Stored items:
====

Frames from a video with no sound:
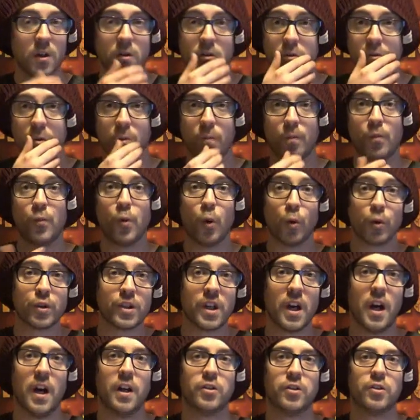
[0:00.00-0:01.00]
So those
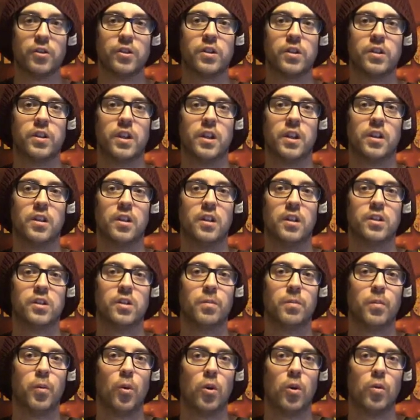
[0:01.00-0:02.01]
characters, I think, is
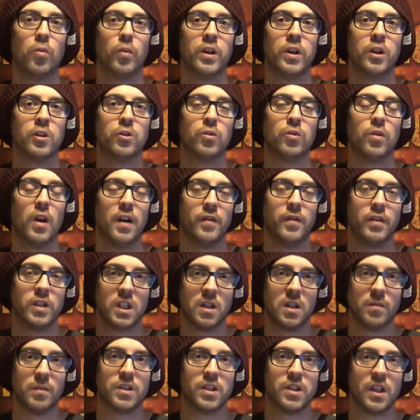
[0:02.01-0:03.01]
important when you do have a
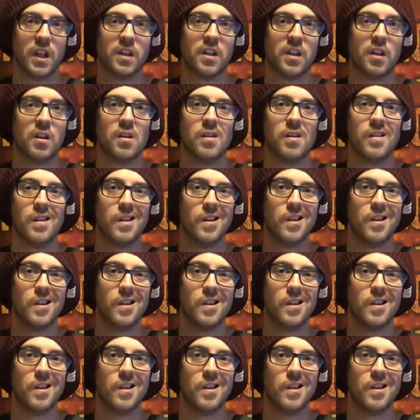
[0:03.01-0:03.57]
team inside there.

====

The lines to retype begin with the one containing "[0:00.00-0:01.00]" and end with the last line of the records. Reproduce them exactly and omit the pictures.

▶ _Task response_:
[0:00.00-0:01.00]
So those
[0:01.00-0:02.01]
characters, I think, is
[0:02.01-0:03.01]
important when you do have a
[0:03.01-0:03.57]
team inside there.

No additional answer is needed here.